> TASK GOAL: For the entries below, repeat exactly each line starting with the one that contains "(581.13 s to 582.03 s)" and going on through the one that contains "(591.03 s to 591.93 s)", and no others.

*** THE RECORDS ***

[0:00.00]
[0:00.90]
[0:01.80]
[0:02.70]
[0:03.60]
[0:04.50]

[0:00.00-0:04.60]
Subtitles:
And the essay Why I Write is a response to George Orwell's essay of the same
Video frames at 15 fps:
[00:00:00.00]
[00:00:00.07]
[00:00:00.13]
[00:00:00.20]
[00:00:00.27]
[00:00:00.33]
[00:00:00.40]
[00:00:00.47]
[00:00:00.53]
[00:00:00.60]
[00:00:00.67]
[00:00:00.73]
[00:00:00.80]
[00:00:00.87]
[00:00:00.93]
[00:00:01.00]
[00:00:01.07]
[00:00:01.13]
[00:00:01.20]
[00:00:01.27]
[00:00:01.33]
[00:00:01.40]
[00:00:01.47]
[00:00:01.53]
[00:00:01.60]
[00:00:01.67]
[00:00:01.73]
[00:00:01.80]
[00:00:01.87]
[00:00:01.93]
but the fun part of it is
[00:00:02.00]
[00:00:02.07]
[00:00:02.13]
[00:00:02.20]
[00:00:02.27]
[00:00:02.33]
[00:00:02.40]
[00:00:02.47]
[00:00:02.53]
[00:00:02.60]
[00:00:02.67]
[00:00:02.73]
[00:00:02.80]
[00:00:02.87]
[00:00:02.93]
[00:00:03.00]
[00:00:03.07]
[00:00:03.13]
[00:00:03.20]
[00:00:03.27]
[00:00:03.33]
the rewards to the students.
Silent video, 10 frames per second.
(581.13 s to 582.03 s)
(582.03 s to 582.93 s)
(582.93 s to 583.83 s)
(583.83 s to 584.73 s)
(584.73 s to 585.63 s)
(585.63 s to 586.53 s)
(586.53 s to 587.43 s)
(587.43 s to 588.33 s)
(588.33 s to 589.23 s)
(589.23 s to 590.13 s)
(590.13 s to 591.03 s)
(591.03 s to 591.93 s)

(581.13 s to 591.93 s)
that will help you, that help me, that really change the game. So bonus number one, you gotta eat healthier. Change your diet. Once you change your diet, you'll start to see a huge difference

*** End of THE RECORDS ***
*** THE RECORDS ***

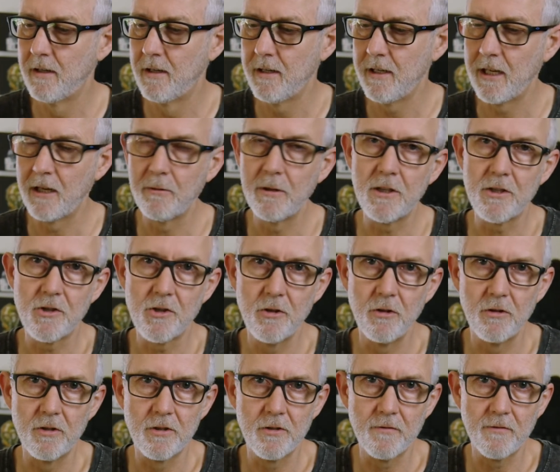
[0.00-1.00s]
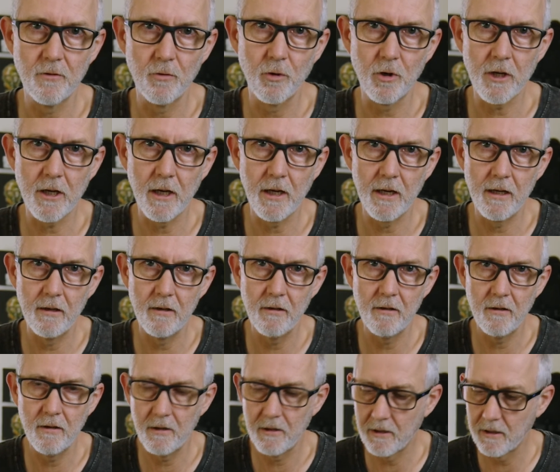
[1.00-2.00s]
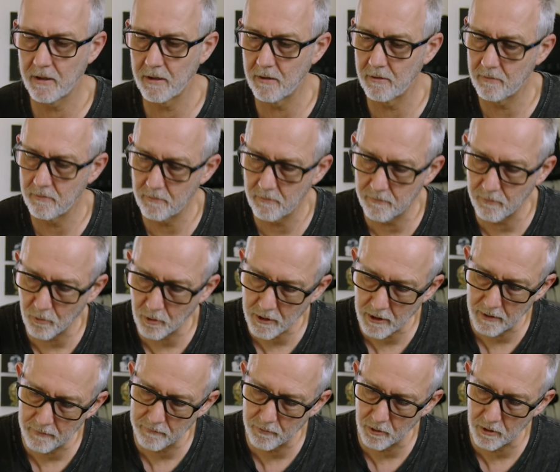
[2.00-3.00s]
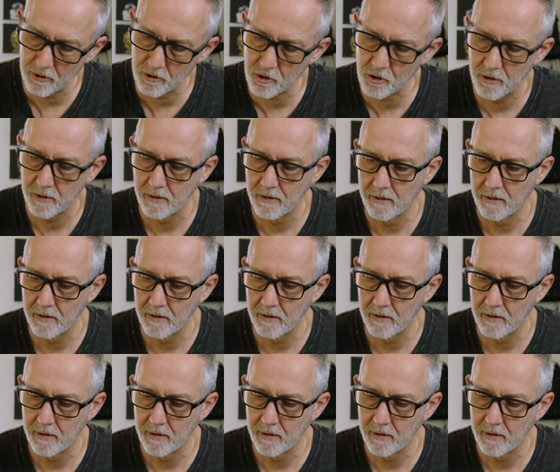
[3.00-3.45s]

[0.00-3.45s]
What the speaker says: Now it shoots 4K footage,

*** End of THE RECORDS ***
*** THE RECORDS ***

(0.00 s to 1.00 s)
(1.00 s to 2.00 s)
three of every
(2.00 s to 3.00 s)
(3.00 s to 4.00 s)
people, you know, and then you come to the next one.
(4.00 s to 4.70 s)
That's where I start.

*** End of THE RECORDS ***

> ANSWER FOR THIS EXERCISE:
(581.13 s to 582.03 s)
(582.03 s to 582.93 s)
(582.93 s to 583.83 s)
(583.83 s to 584.73 s)
(584.73 s to 585.63 s)
(585.63 s to 586.53 s)
(586.53 s to 587.43 s)
(587.43 s to 588.33 s)
(588.33 s to 589.23 s)
(589.23 s to 590.13 s)
(590.13 s to 591.03 s)
(591.03 s to 591.93 s)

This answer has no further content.